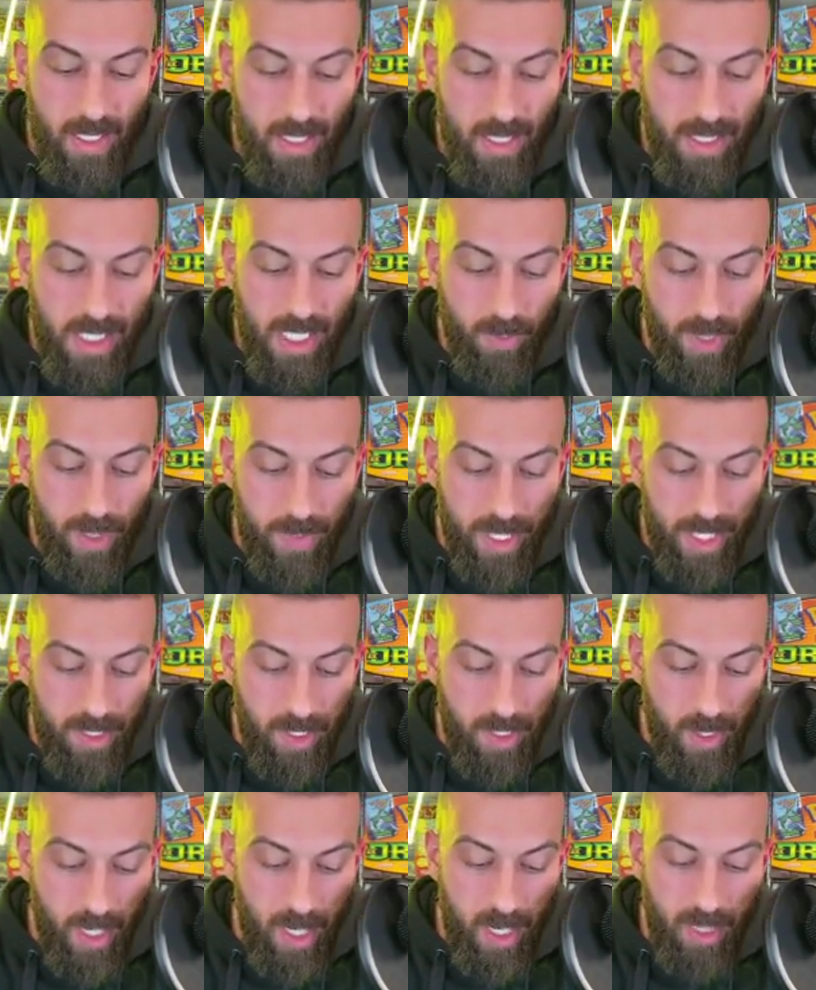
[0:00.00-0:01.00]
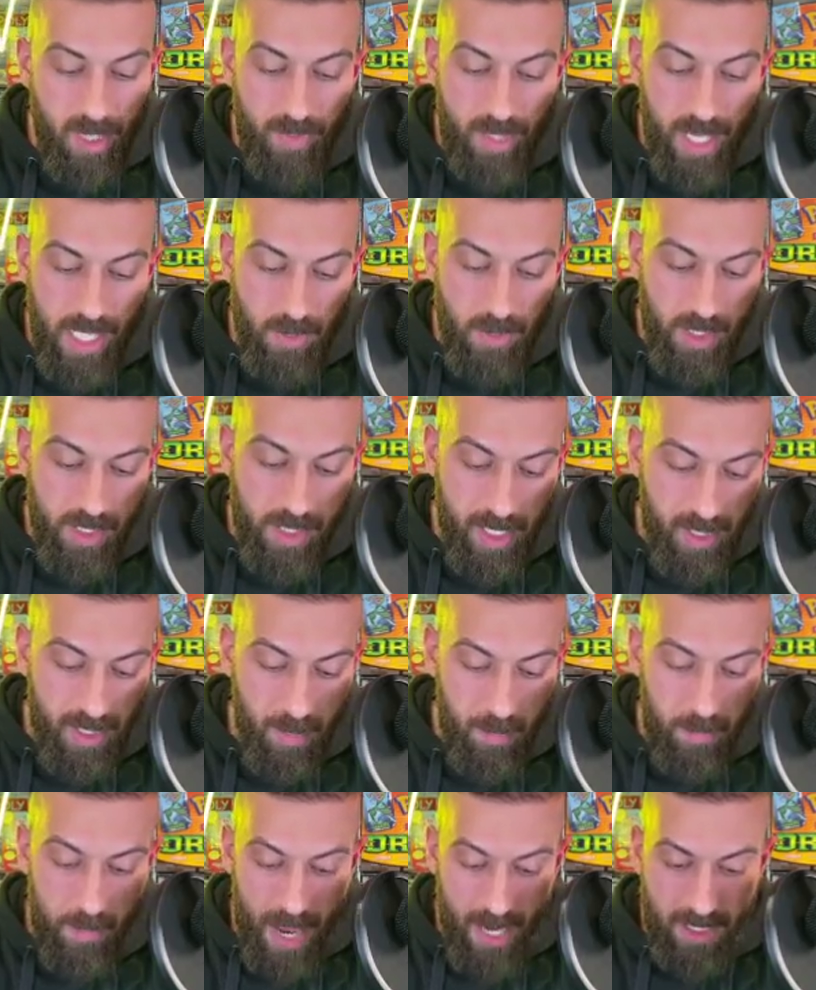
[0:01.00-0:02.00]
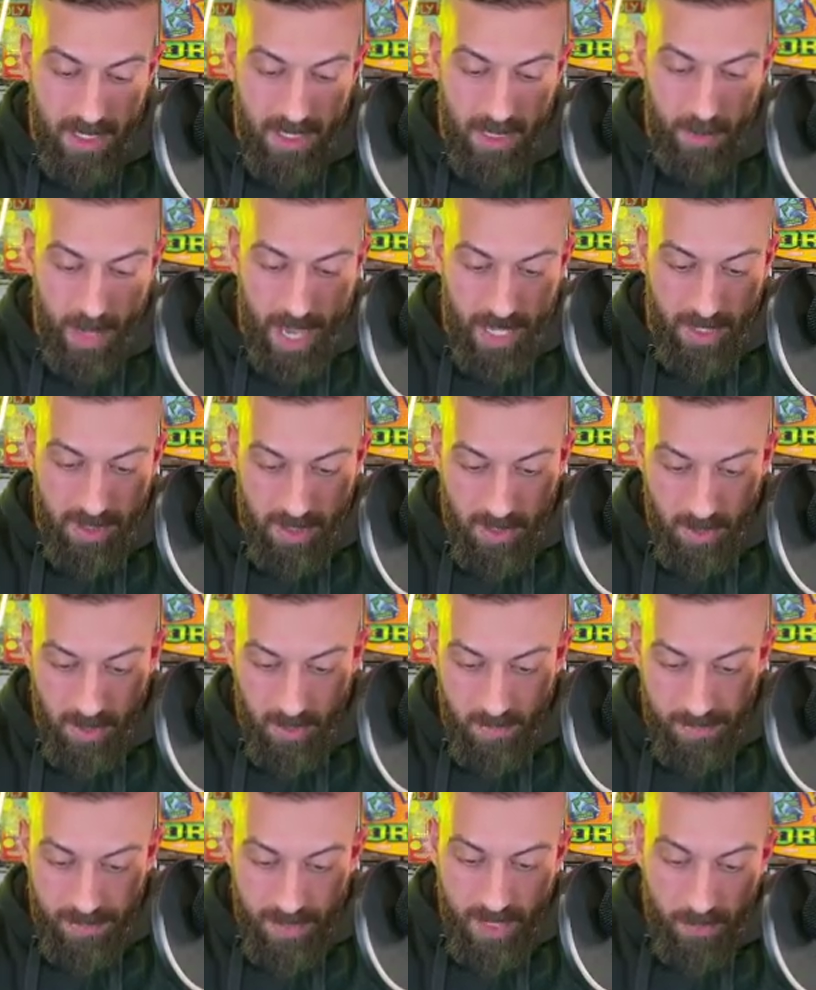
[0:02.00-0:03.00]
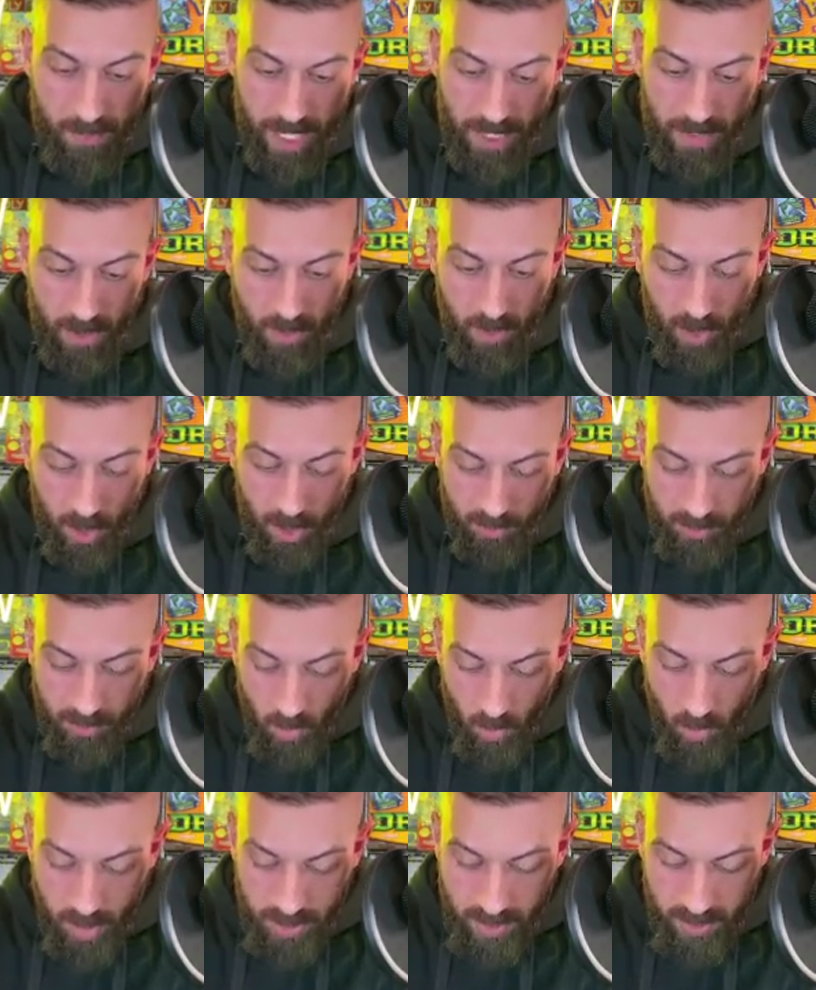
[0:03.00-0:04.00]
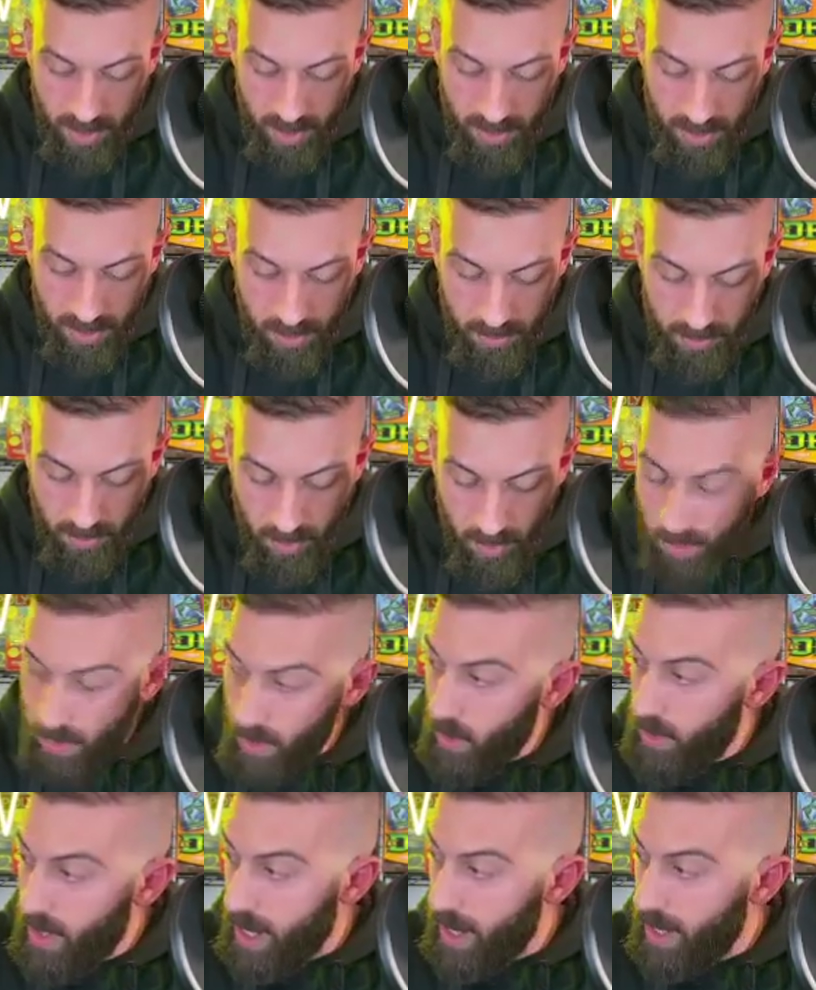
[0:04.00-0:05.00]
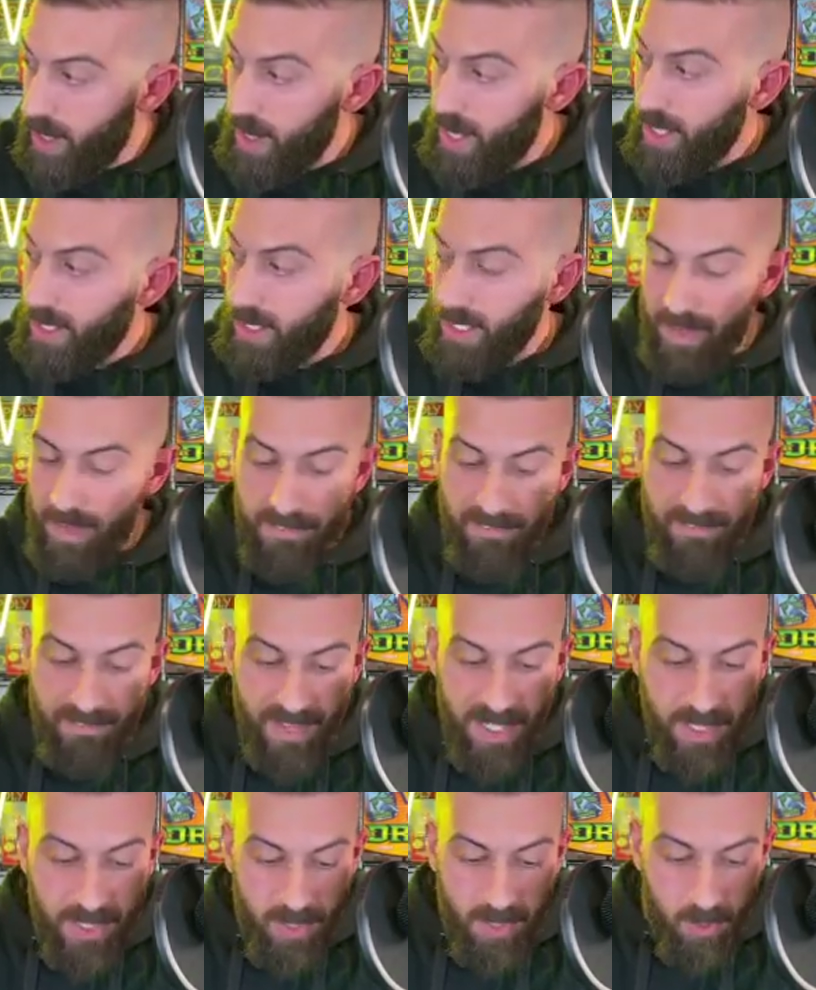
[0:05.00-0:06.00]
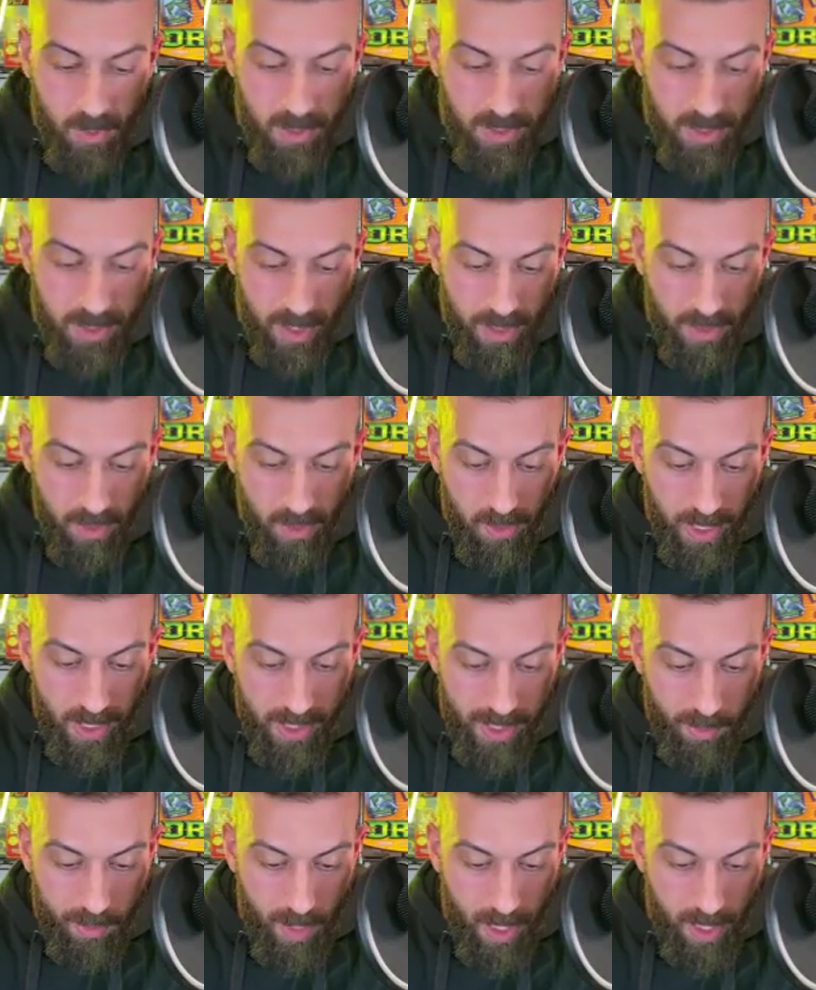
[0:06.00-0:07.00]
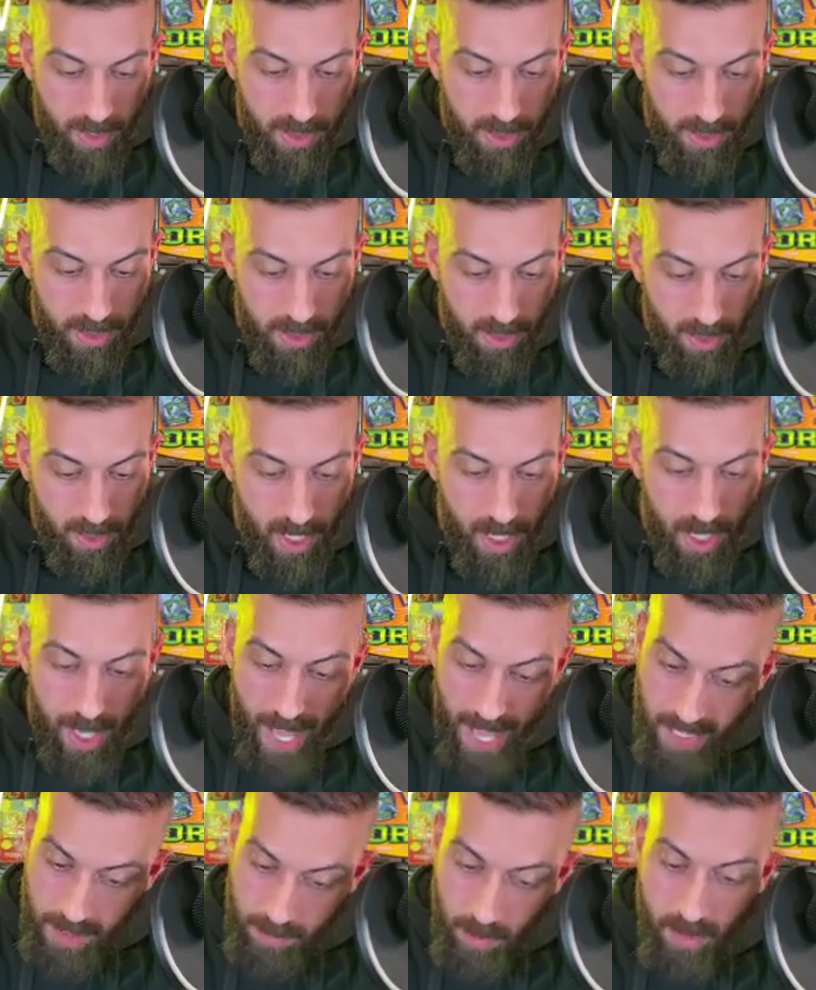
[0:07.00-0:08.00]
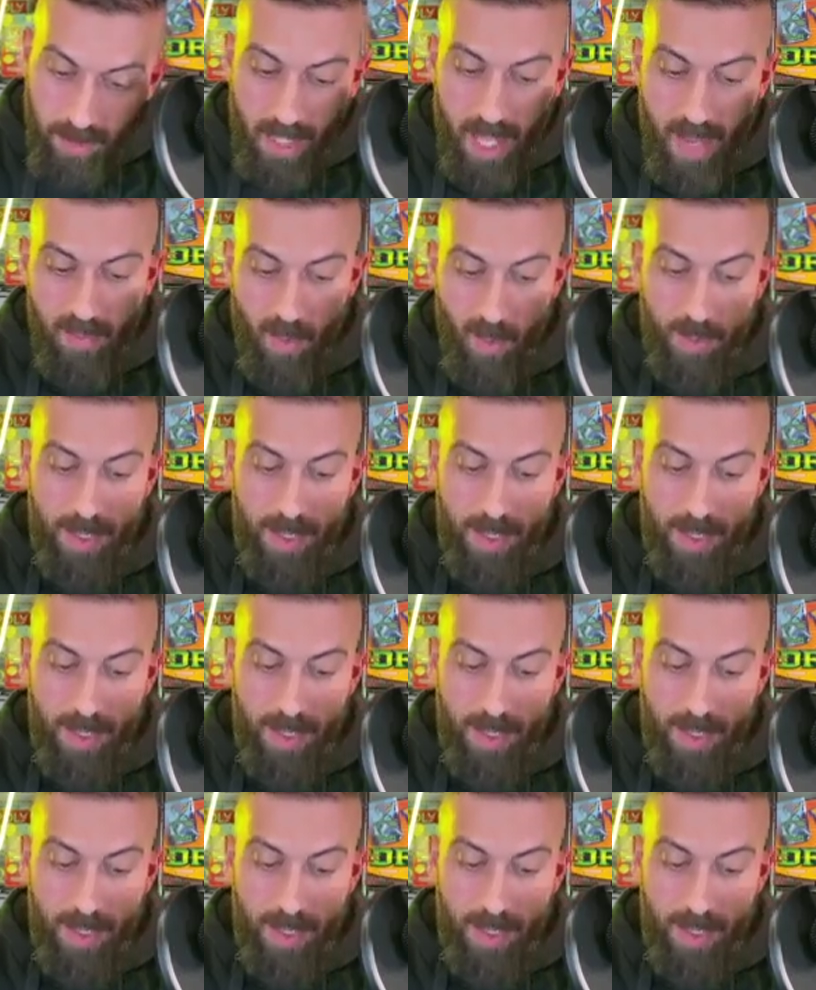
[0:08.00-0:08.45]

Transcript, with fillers: see what we can do here. And if you guys want to check out the back of these packs too, we got the curved Wizards of the Coast logo there, the official Nintendo licensed product seal, expert level.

Exercise directions - The last line of the entries marks the end, and the line with "[0:01.00-0:02.00]" marks the start. Output exactly those two lines and every line between them, nothing else, with the pictures left out.

Your response -
[0:01.00-0:02.00]
[0:02.00-0:03.00]
[0:03.00-0:04.00]
[0:04.00-0:05.00]
[0:05.00-0:06.00]
[0:06.00-0:07.00]
[0:07.00-0:08.00]
[0:08.00-0:08.45]

Transcript, with fillers: see what we can do here. And if you guys want to check out the back of these packs too, we got the curved Wizards of the Coast logo there, the official Nintendo licensed product seal, expert level.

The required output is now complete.